Problem to solve |
Copy only the lines from the one containing "[4:42.16-4:43.16]" through the final line of the records below, exactly as written, with no pictures.

Stored data |
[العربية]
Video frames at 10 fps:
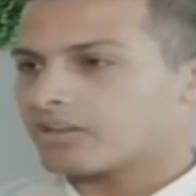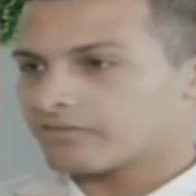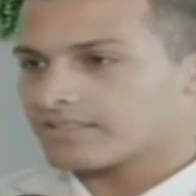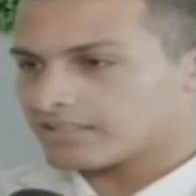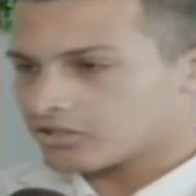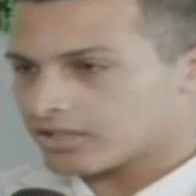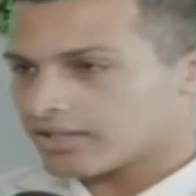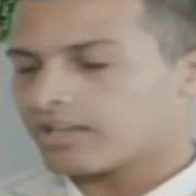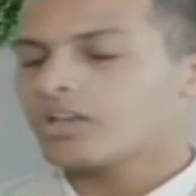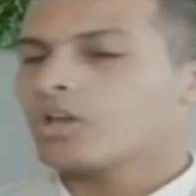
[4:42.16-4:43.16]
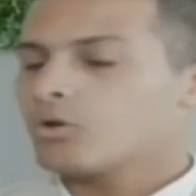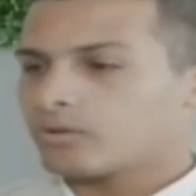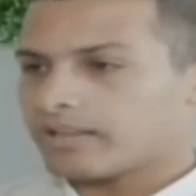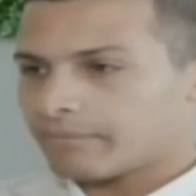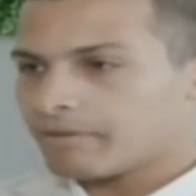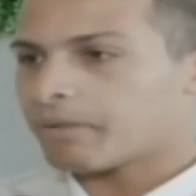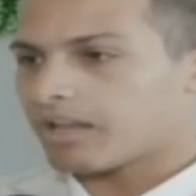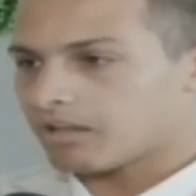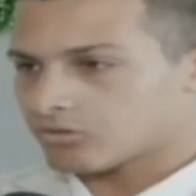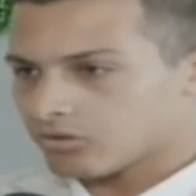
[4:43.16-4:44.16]
ننزل الشارع ونتعامل مع
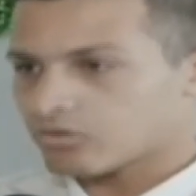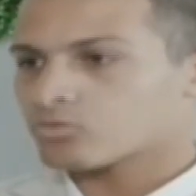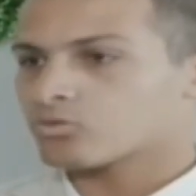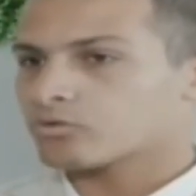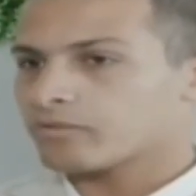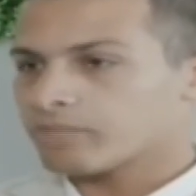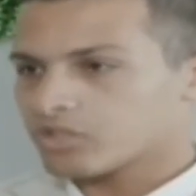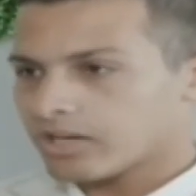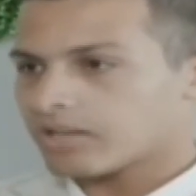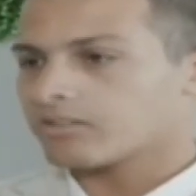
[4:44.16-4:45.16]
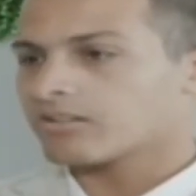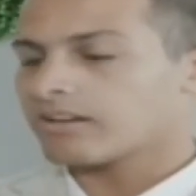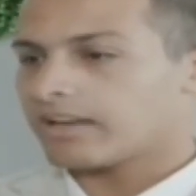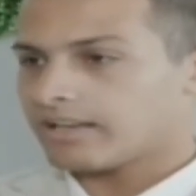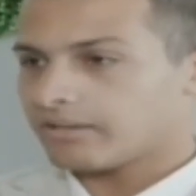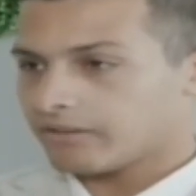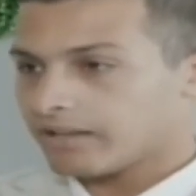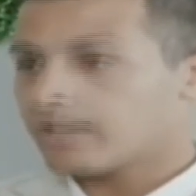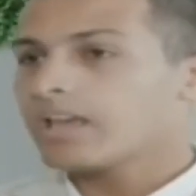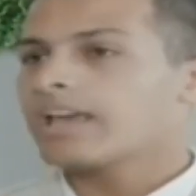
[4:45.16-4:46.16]
الاشخاص ونشوف المشاكل نقدر نحل
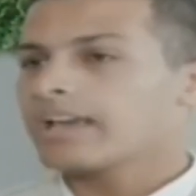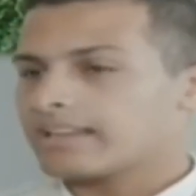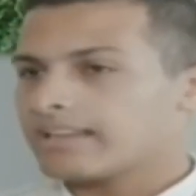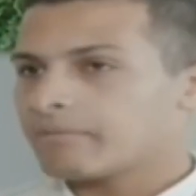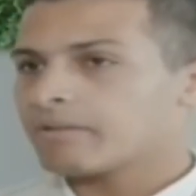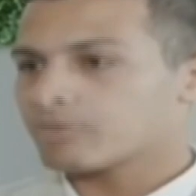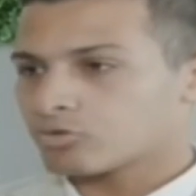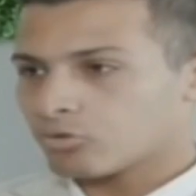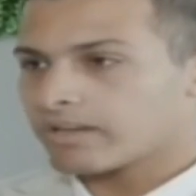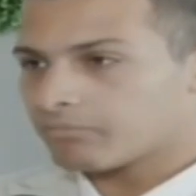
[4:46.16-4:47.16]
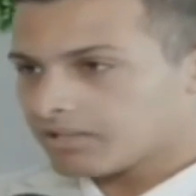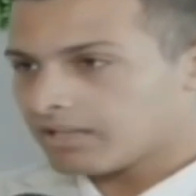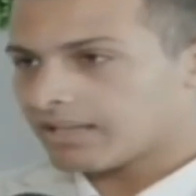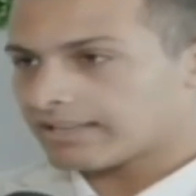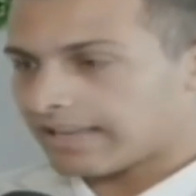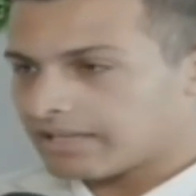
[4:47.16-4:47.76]
فيها كانت دايما مشروع جميل انها اتعلم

The answer |
[4:42.16-4:43.16]
[4:43.16-4:44.16]
ننزل الشارع ونتعامل مع
[4:44.16-4:45.16]
[4:45.16-4:46.16]
الاشخاص ونشوف المشاكل نقدر نحل
[4:46.16-4:47.16]
[4:47.16-4:47.76]
فيها كانت دايما مشروع جميل انها اتعلم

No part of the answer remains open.